Under the rules of the Income-tax Act of 1961 (43 of 1961), the interest on the Gold Bond is taxable. The capital gains tax on redemption of these bonds to a person is waived. Long-term capital gains deriving from the transfer of a bond will be eligible for indexation benefits.
Should you invest?
"SGBs have become available for investment at a very good time. The outlook of gold is bullish for next few years due to expected weakening of US Dollar which has negative correlation with Gold. Gold appreciates when US Dollar weakens. This has already been playing out since October 2022 and the trend is expected to continue in near future. Also, central bank of emerging countries have been diversifying their reserves from US Dollar and have been buying Gold. This momentum of buying Gold by central banks have become stronger after Ukraine and Russia War," said Dr Mukesh Jindal, Co-Founder of Alpha Capital.
"Investors may consider deploying 5 percent of their portfolio in SGBs. If they are very bullish then then may consider increasing the allocation to 10 percent," Jindal added.
SGBs remain the best way to take exposure to gold due to additional 2.5 percent per annum interest and no capital gains tax. There are no annual recurring expenses while capital gains arising on redemption of the sovereign gold bond scheme would be exempt from tax, said analysts at ICICI Direct.
"If these bonds are sold in the secondary market before maturity, capital gains arising on such transaction will taxed 20 percent with indexation if sold on or after three years and would be subject to marginal tax rate if sold before three years," the note stated.
The popularity of SGB has gained significant prominence in the last few years as investors gained confidence on the ease of investing and additional interest, which SGBs offer.

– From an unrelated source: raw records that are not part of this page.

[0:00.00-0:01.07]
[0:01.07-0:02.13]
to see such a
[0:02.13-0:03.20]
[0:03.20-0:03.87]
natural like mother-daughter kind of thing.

"The discount of Rs 50 per gram will be available for investors applying online and making payment using digital modes. Investors will get additional interest at the rate of 2.50 percent per annum on the nominal amount. They will continue to have full exposure to gold prices to the extent of amount deposited," the brokerage noted.
Nish Bhatt, Founder & CEO at Millwood Kane International said: “Investment in SGBs has helped the RBI raise over Rs 30,000 crore since its inception in November 2015. Investment in paper, digital gold provides high liquidity, eliminates storage costs, and is easier to sell than physical gold. Investment in SGBs comes with an interest coupon payable semi-annually. Gold prices have gained 18 percent in FY23, around 8 percent this year. Also, SGB has posted double-digit gains since its inception in 2015."
Lock-in period and tenor
SGBs have a maturity of eight years, but exit options are available in the fifth, sixth, and seventh years, which are exercised on the interest payment dates. And the interest rate, which has been constant since its inception, is 2.5 percent.
Who can invest
The Gold Bonds issued under this scheme can be purchased by a Trust, Hindu Undivided Families (HUFs), Charitable Institution, Universities, or an individual resident in India, in his role as such individual, or on behalf of a minor child, or jointly with any other persons
Where can investors buy SGB?
Gold Bonds will be sold through following channels —
  1. Scheduled Commercial banks (except Small Finance Banks, Payment Banks and Regional Rural Banks), Stock Holding Corporation of India Limited (SHCIL),
  2. Clearing Corporation of India Limited (CCIL),
  3. Designated post offices (as may be notified) and
  4. Recognised stock exchanges either directly or through agents.
  5. Also, payment to buy SGB can be made in cash up to Rs 20, 000 for higher amounts in draft, cheque or electronic banking.